We all know that infertility is stressful. Research suggests stress makes you less likely to conceive. Additionally, research has determined that the major reason for dropping out of fertility treatment is not finances, diagnosis, or prognosis, but stress.

Conversely, studies report stress reduction groups not only decrease depression and anxiety, but also result in significantly higher pregnancy rates. For example, in a study by Alice Domar, Ph.D. (Domar et al. 2000) of 184 women, there was a 55% pregnancy rate for the Mind-body fertility group compared to a 20% pregnancy rate for the control group.

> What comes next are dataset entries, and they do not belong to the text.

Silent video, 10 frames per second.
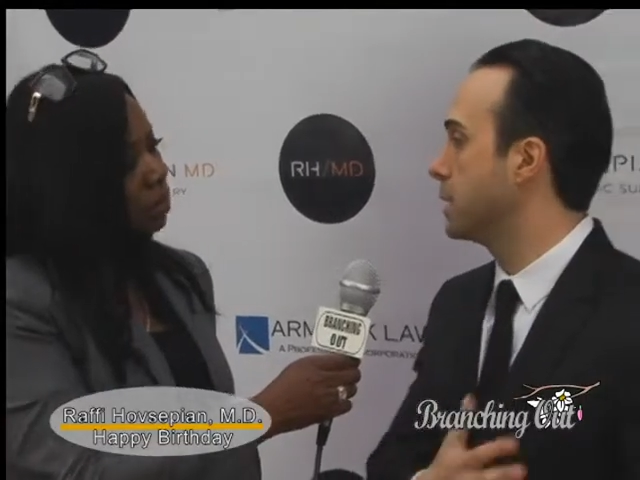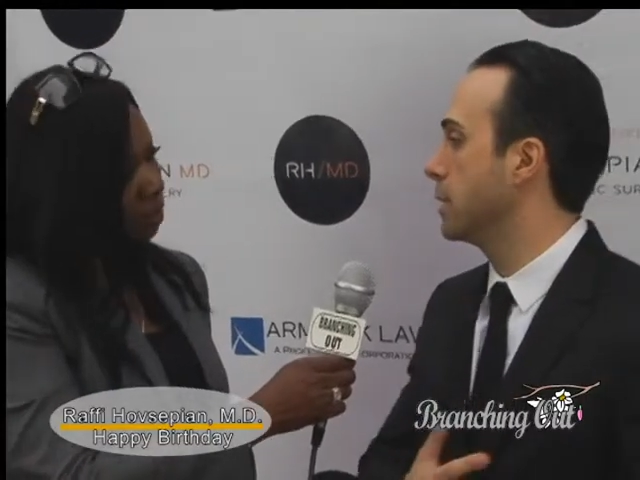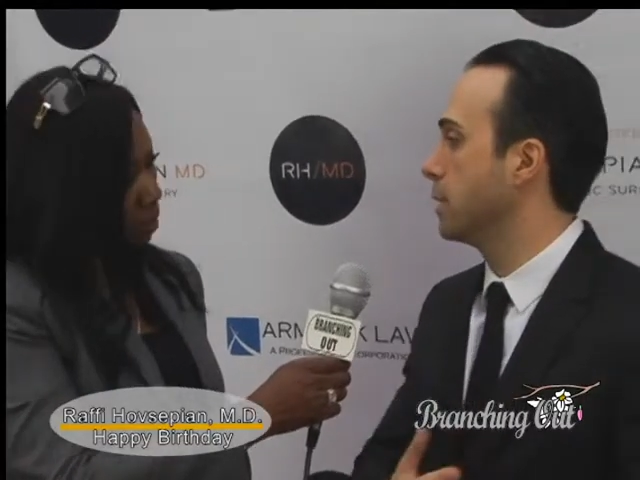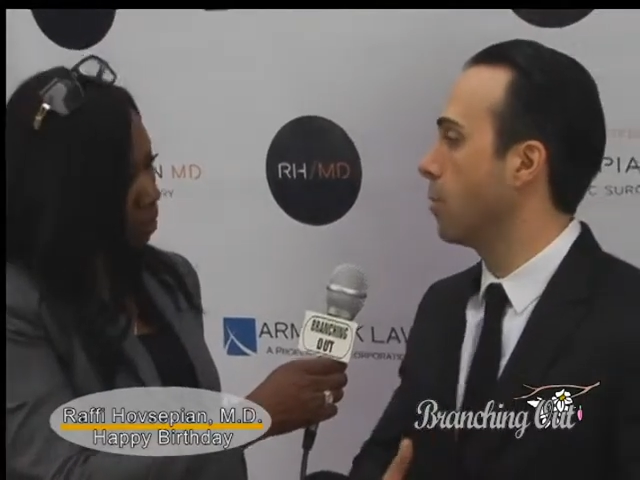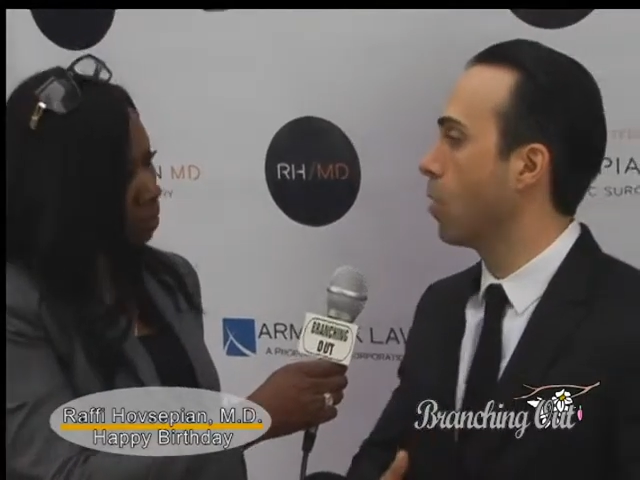
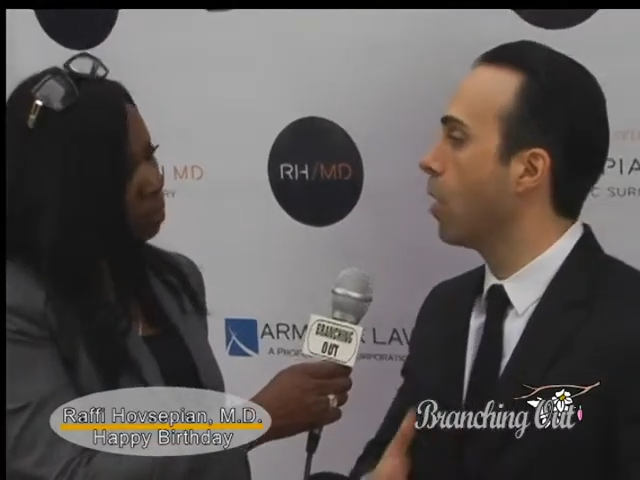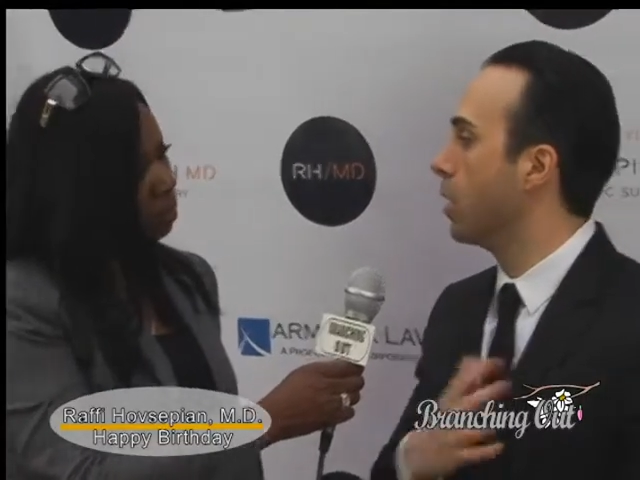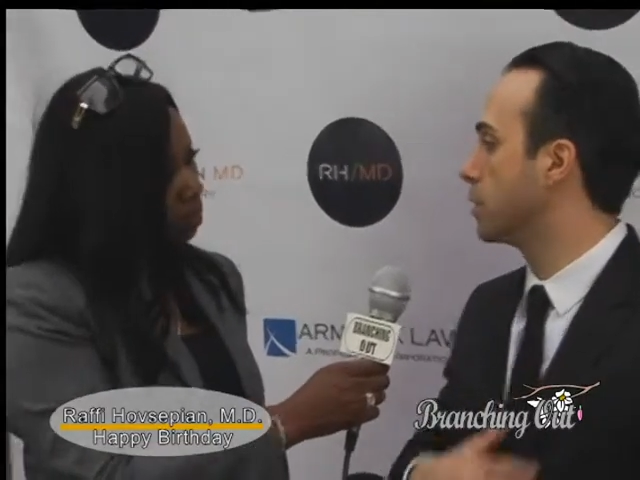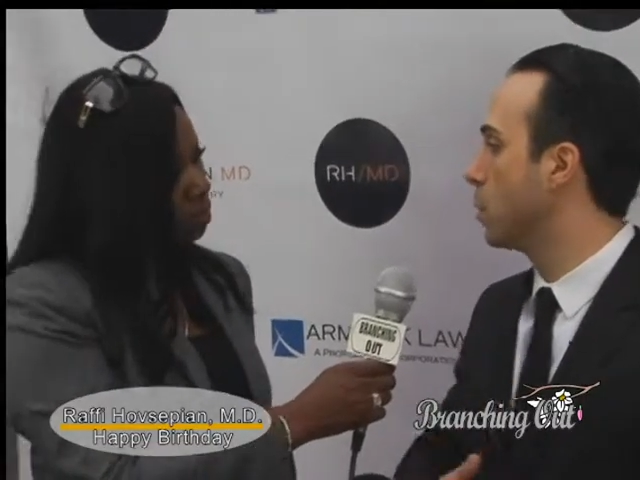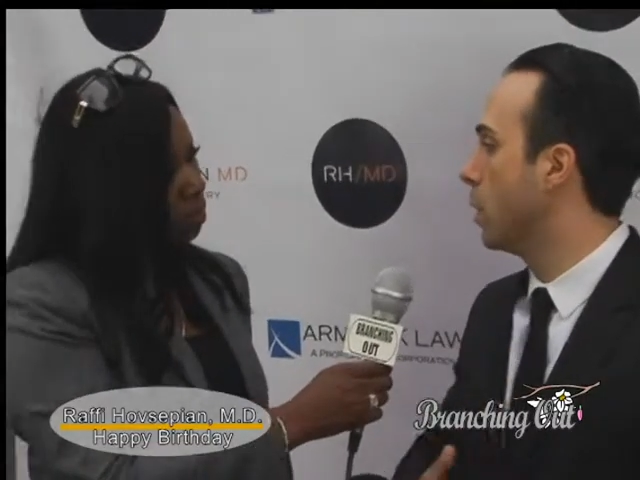team are all
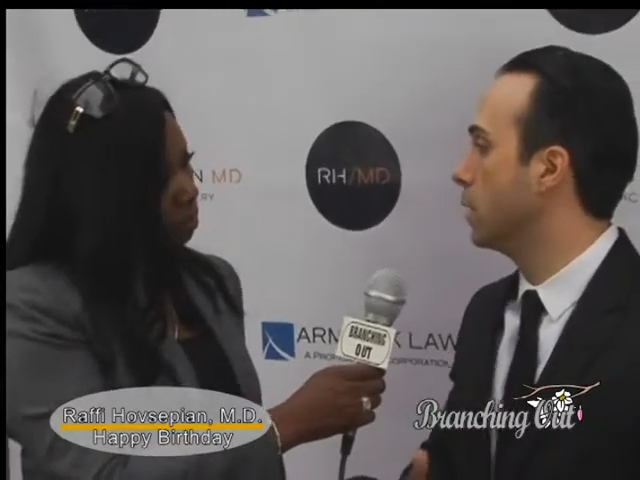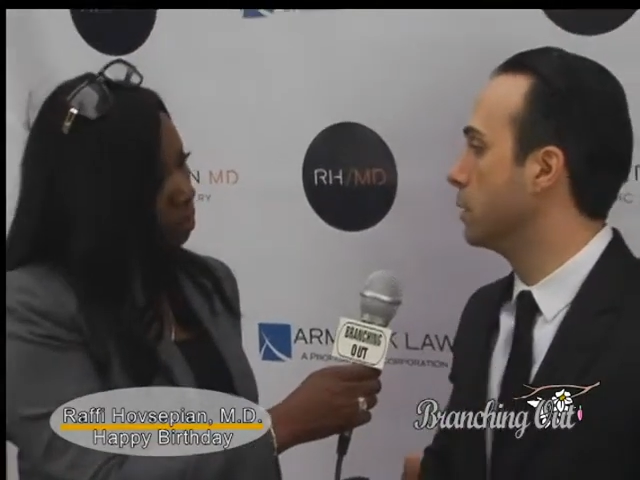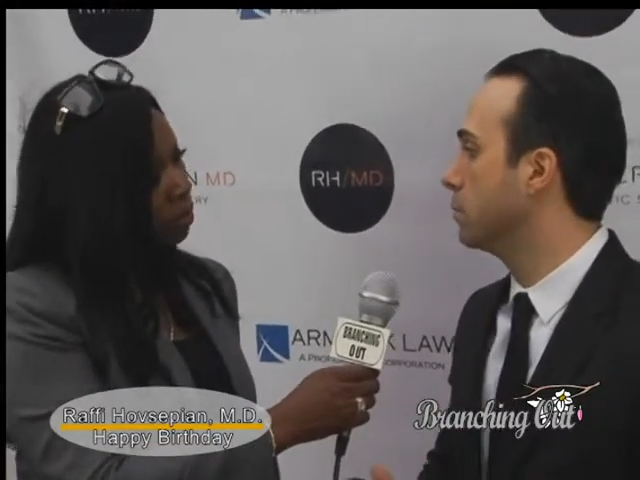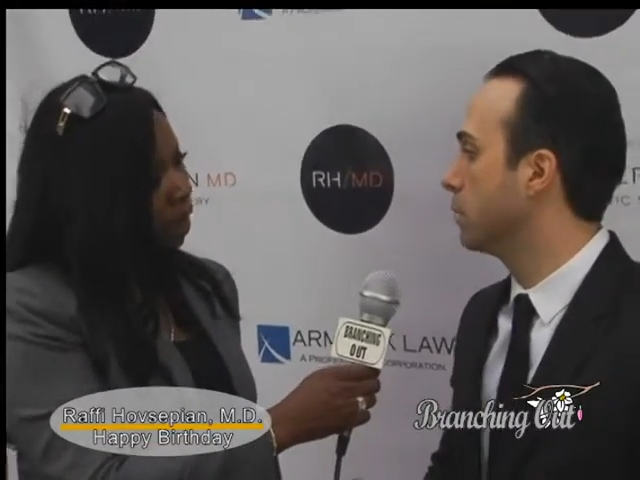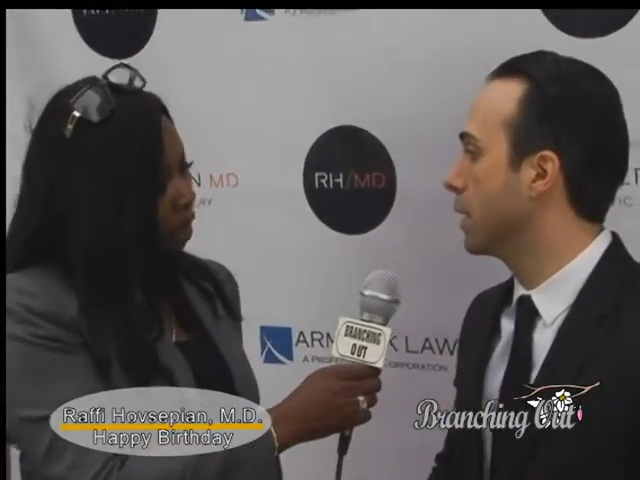as
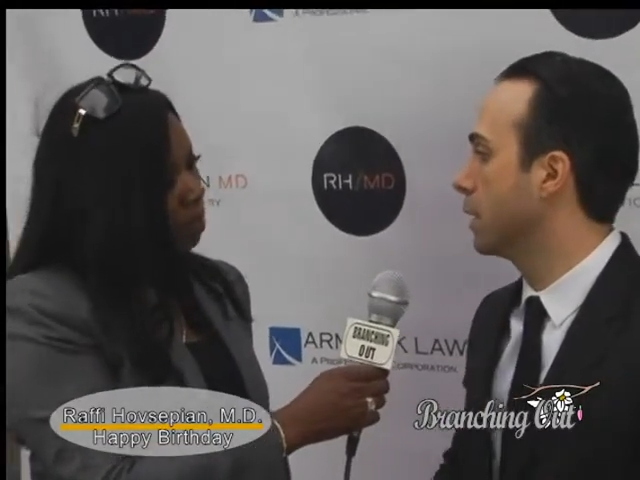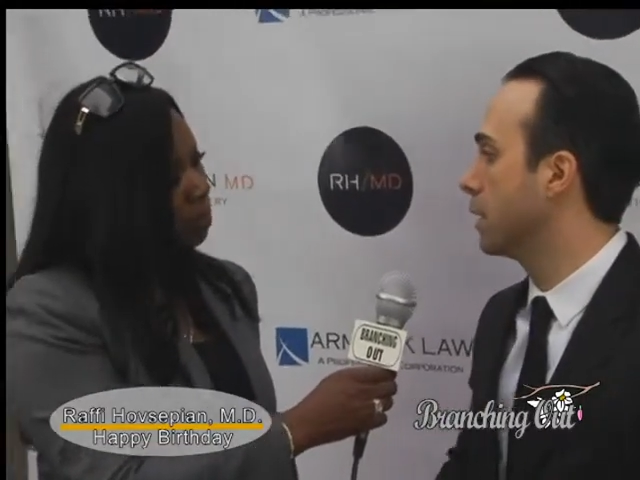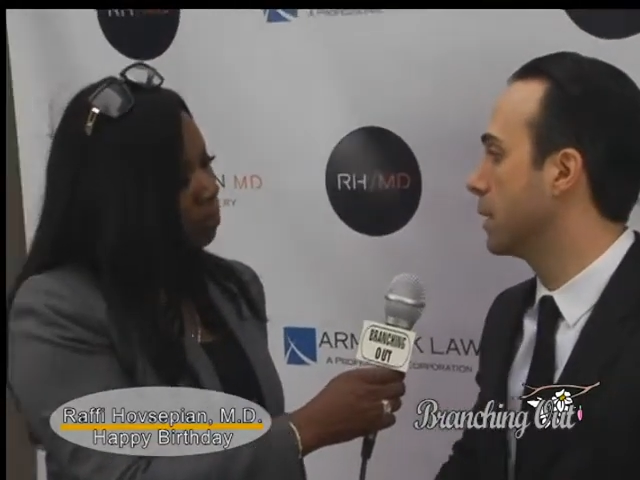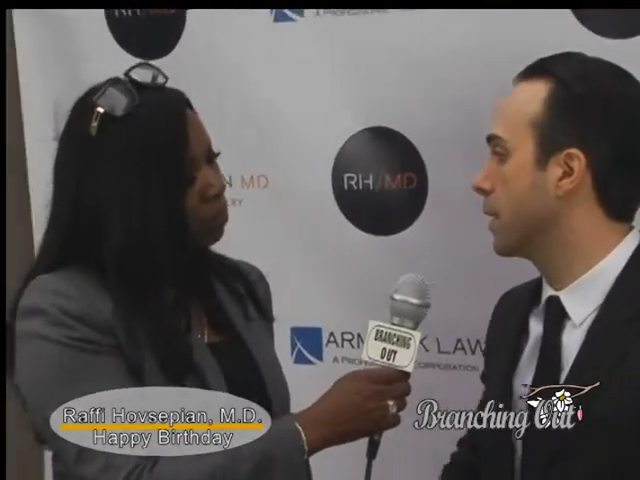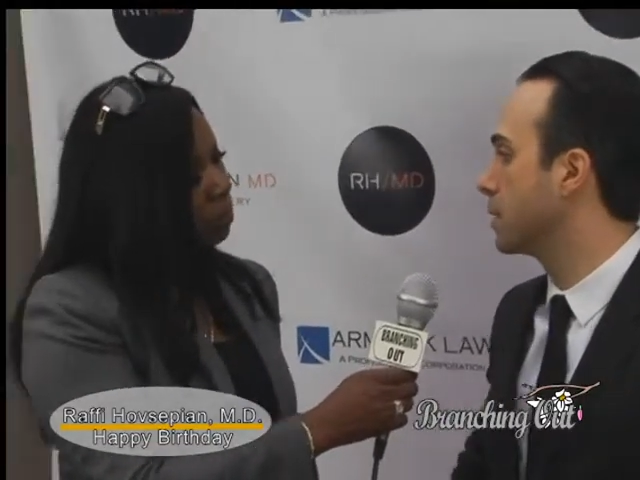one. Right. And
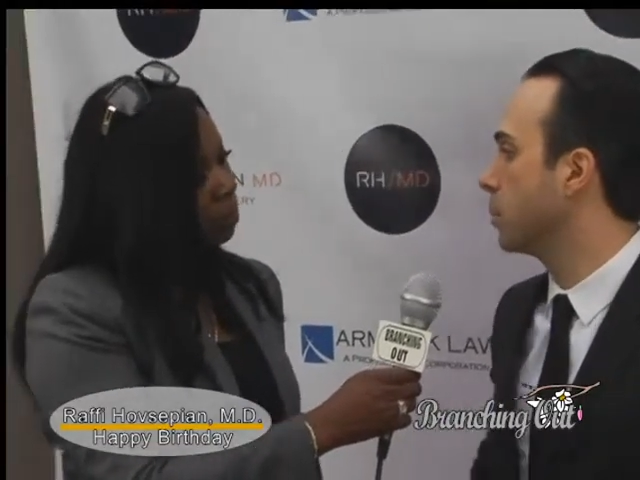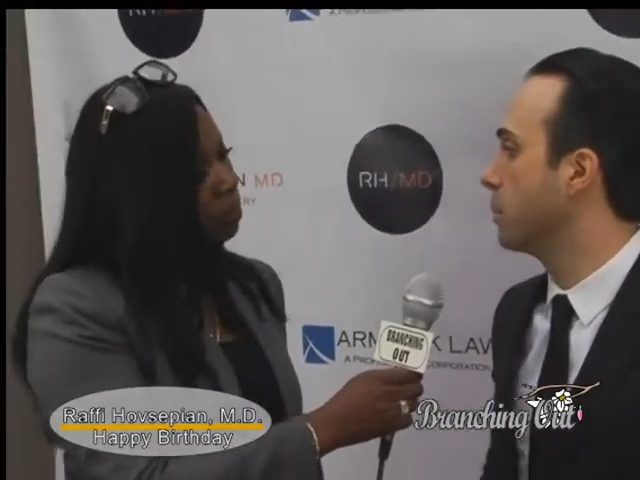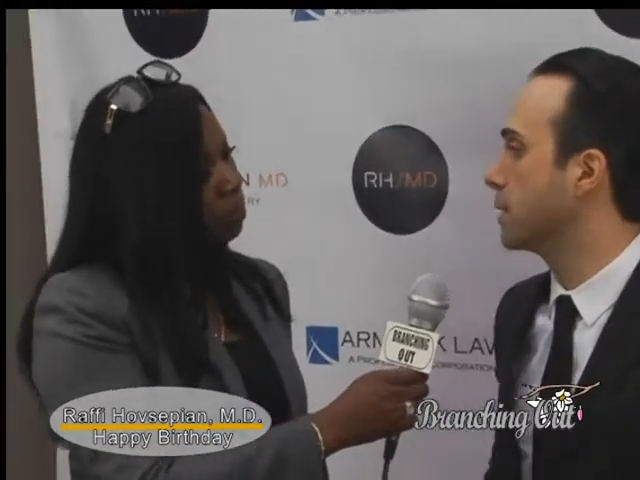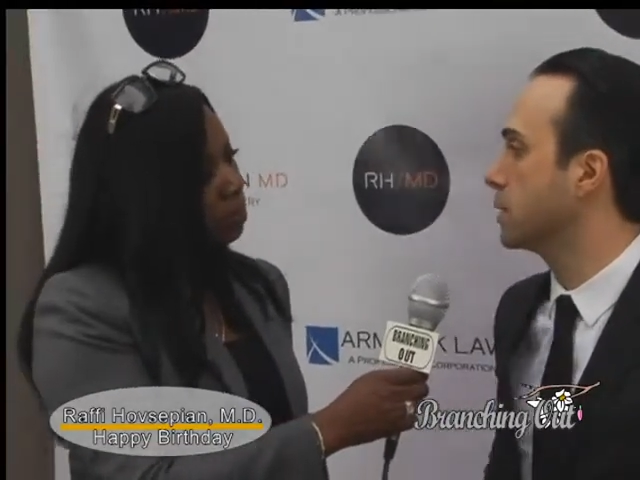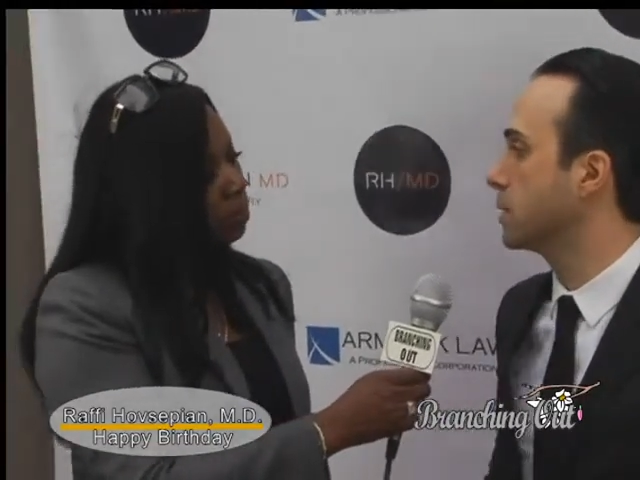I think that's what
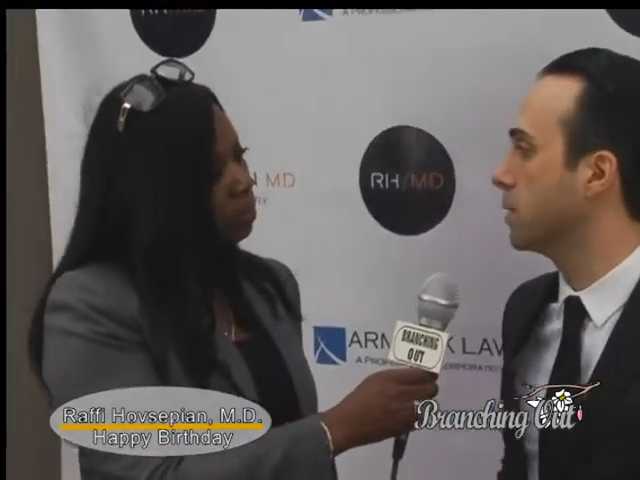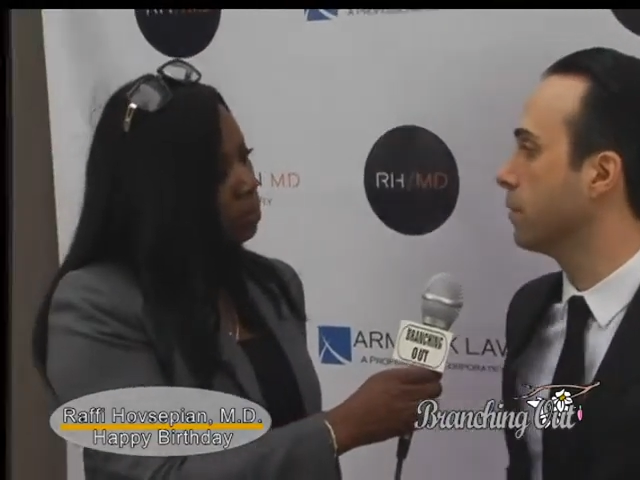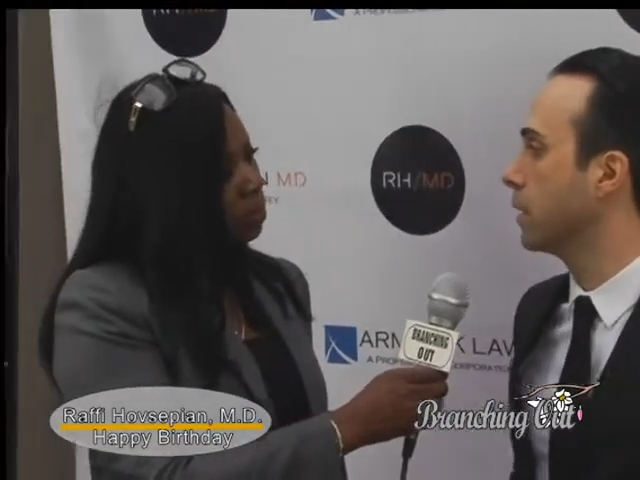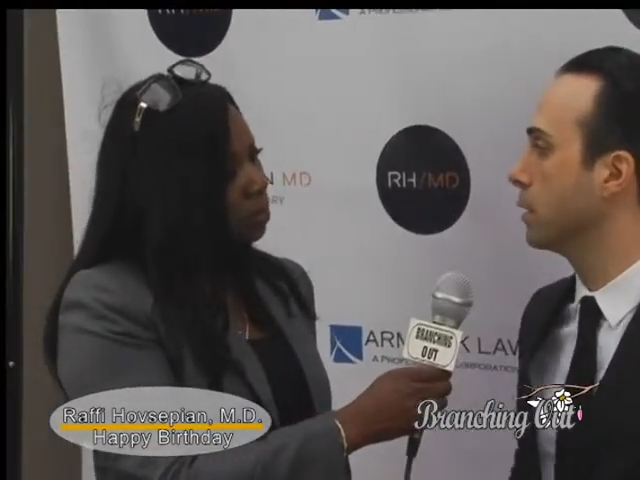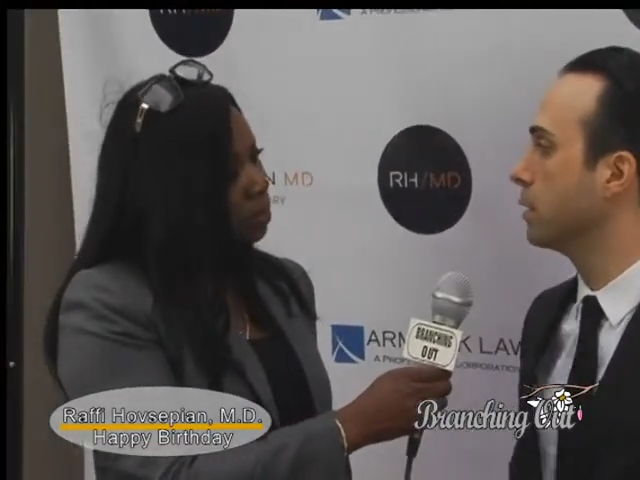makes us
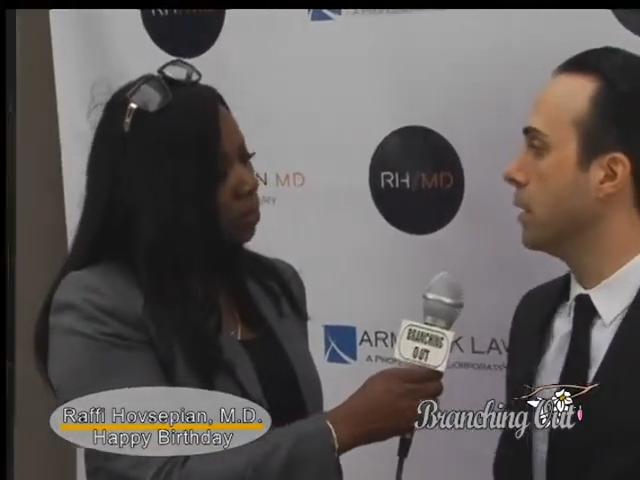different.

Managing stress enables you to make the best choices possible, stay the course of treatment, remain open to all family building options, and realize your dream of parenthood.

Our minds have the power to influence our health both physically and emotionally. Emotions represent physiological states that affect our bodies and our physical health in the same way as exercise, diabetes, or asthma. Stress reduction through the practice of mindfulness, or moment-to moment non-judgmental awareness, is now a vital component of medical treatment for a wide range of health challenges.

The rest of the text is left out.